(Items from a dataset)
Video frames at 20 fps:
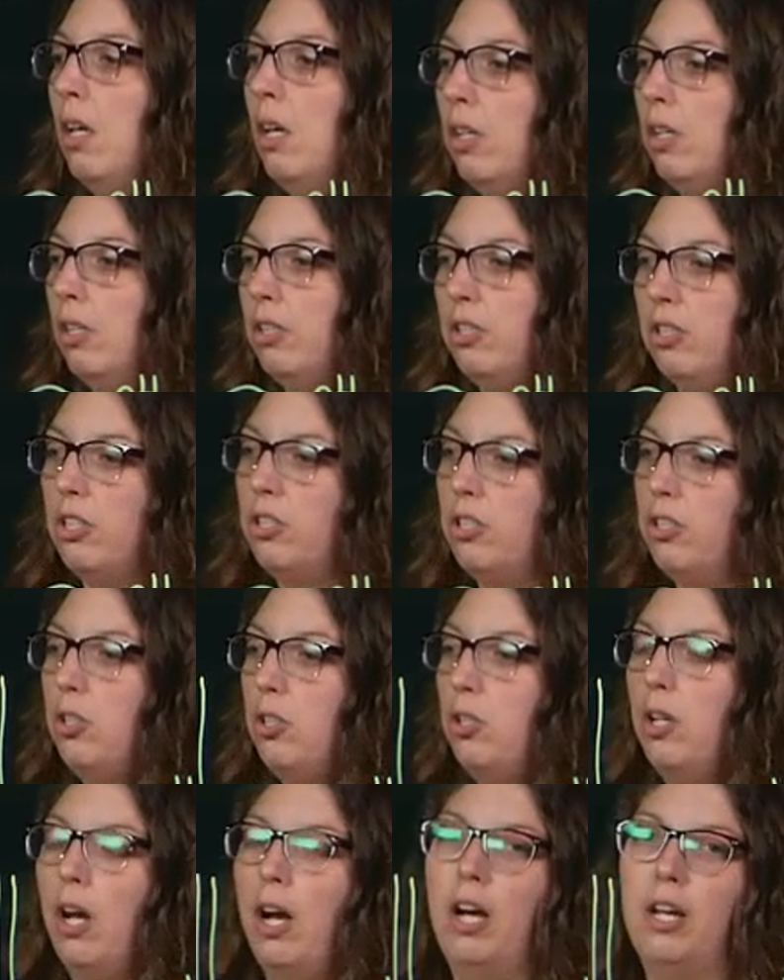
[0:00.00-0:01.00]
Those
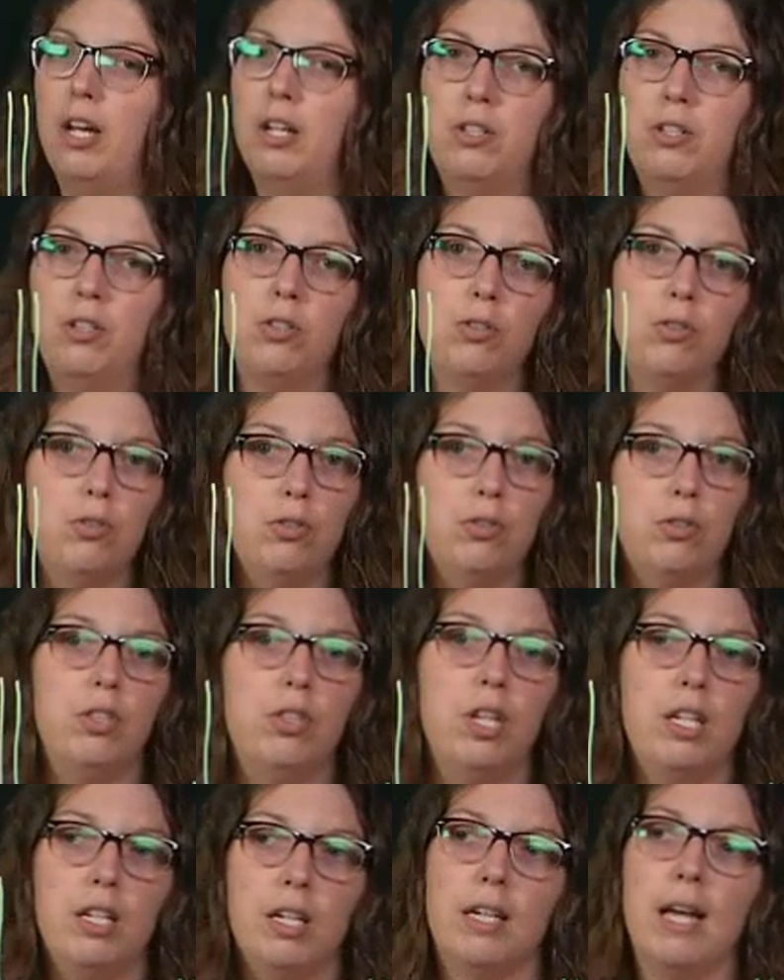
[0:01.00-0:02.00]
just,
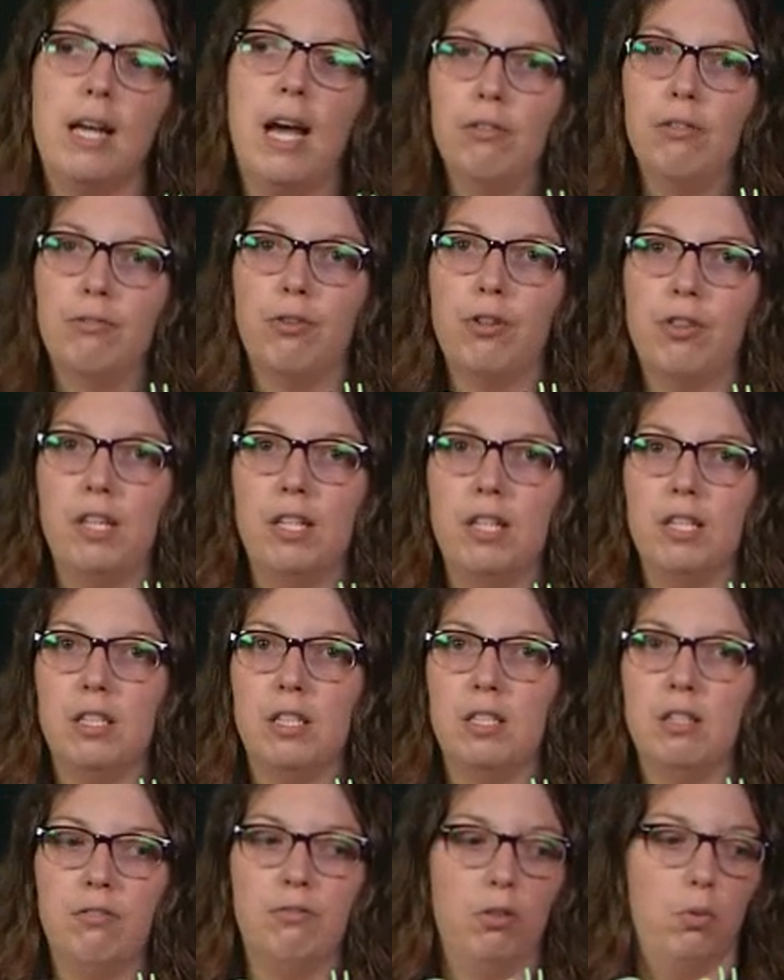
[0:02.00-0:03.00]
they account for things
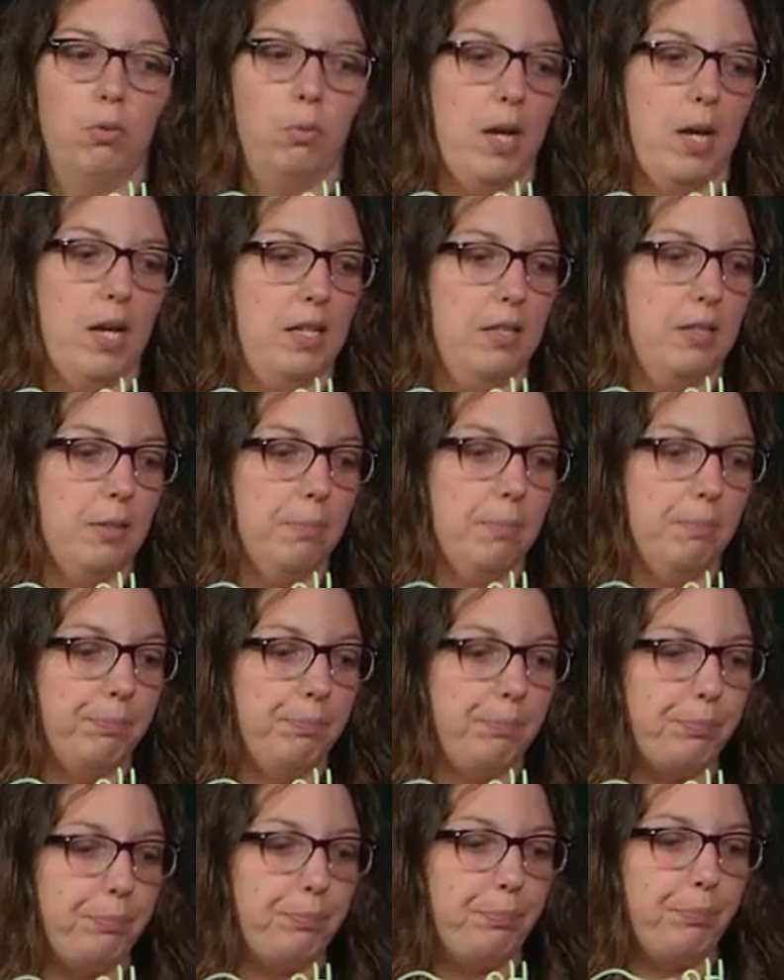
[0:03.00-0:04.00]
in different ways.
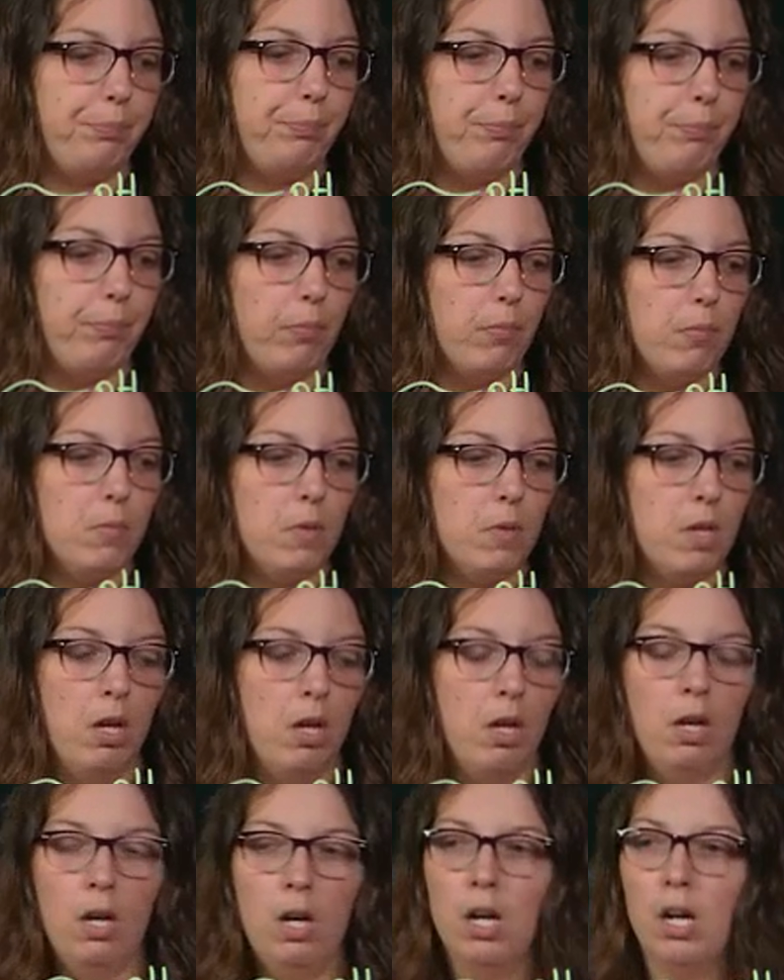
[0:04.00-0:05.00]

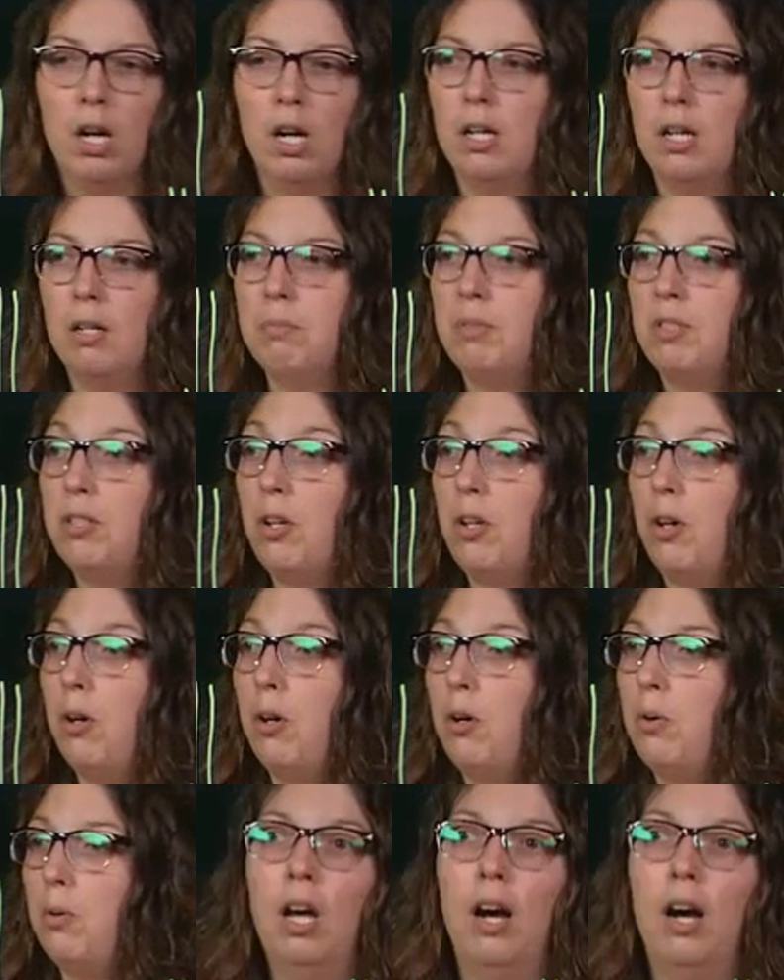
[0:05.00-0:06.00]

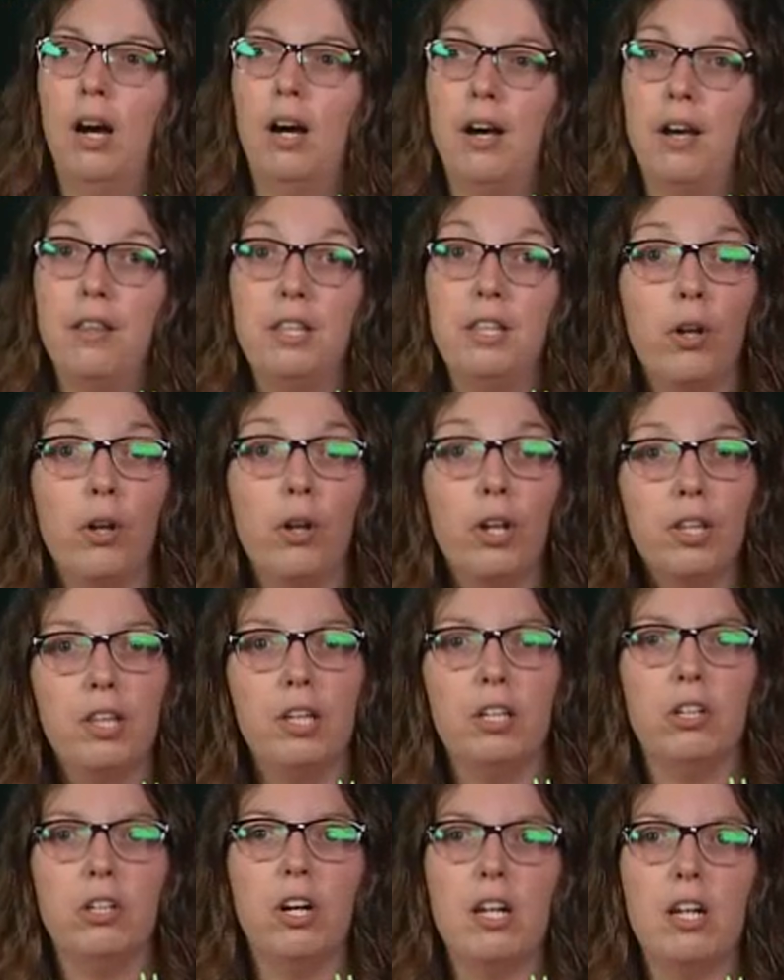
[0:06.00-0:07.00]
The thing
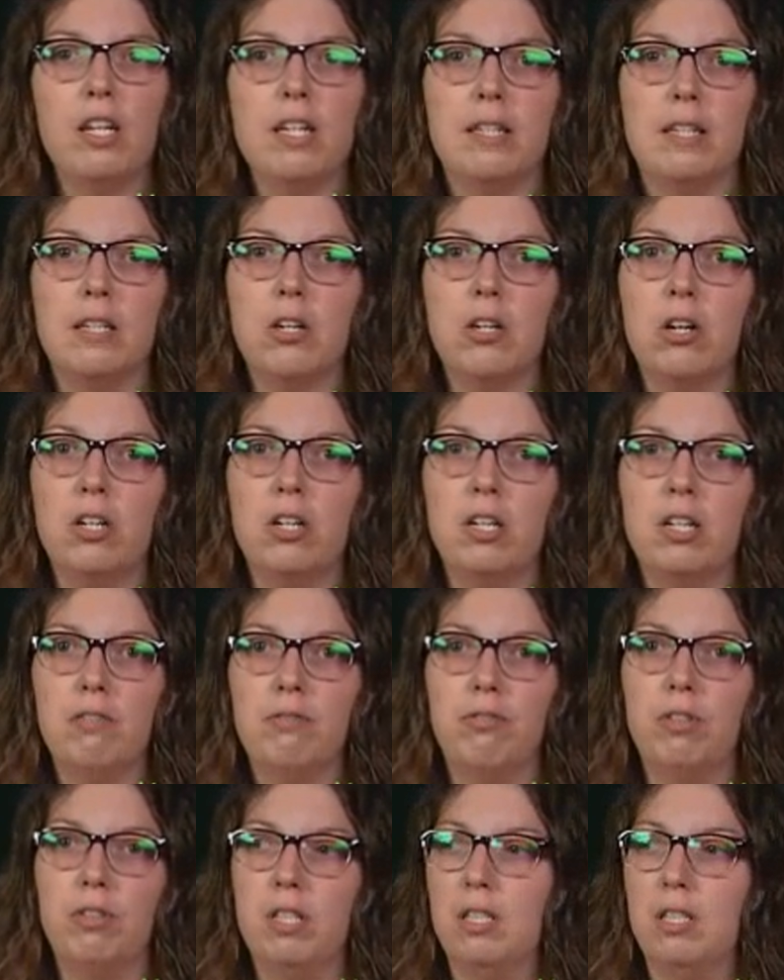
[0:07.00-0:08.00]
you're going to need to turn in for
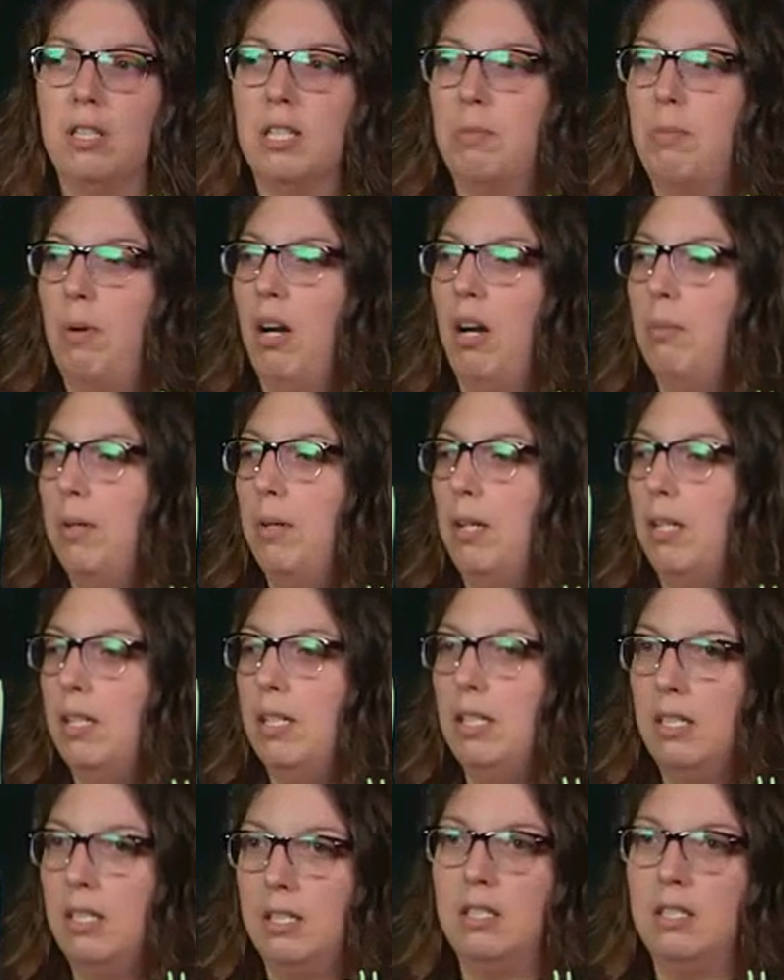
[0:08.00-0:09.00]
this experiment
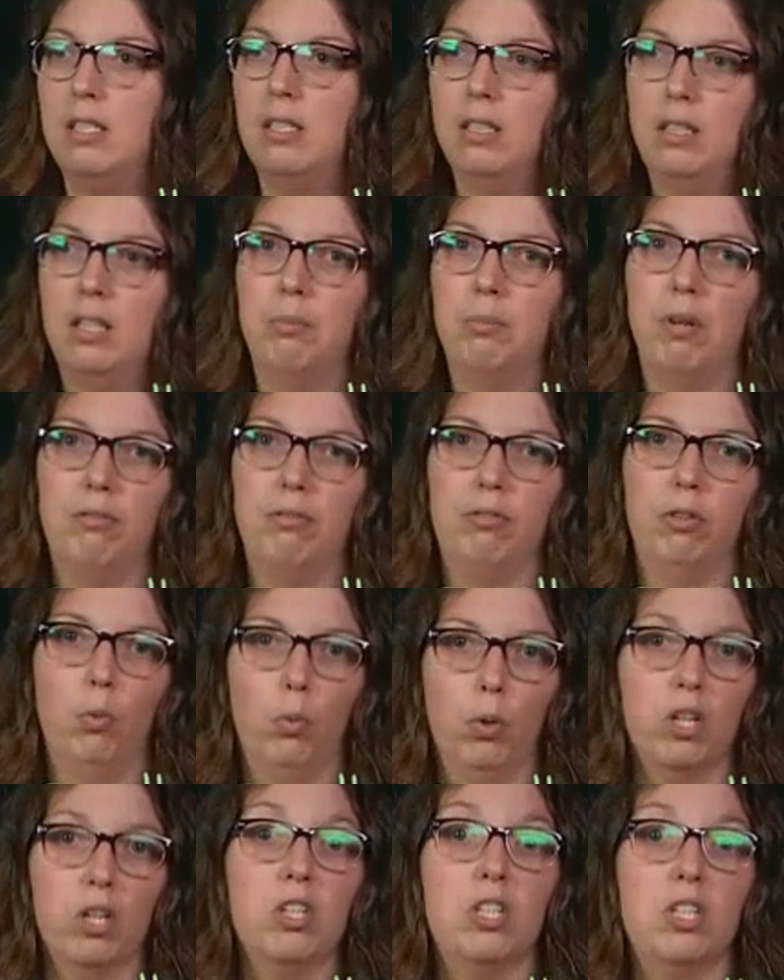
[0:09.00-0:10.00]
is the buffer worksheet.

◆ ACTIVITY: Write out again, exactly, each line from the one with "[0:06.00-0:07.00]" to the end of the entries. No pictures go in.

◆ ANSWER SECTION:
[0:06.00-0:07.00]
The thing
[0:07.00-0:08.00]
you're going to need to turn in for
[0:08.00-0:09.00]
this experiment
[0:09.00-0:10.00]
is the buffer worksheet.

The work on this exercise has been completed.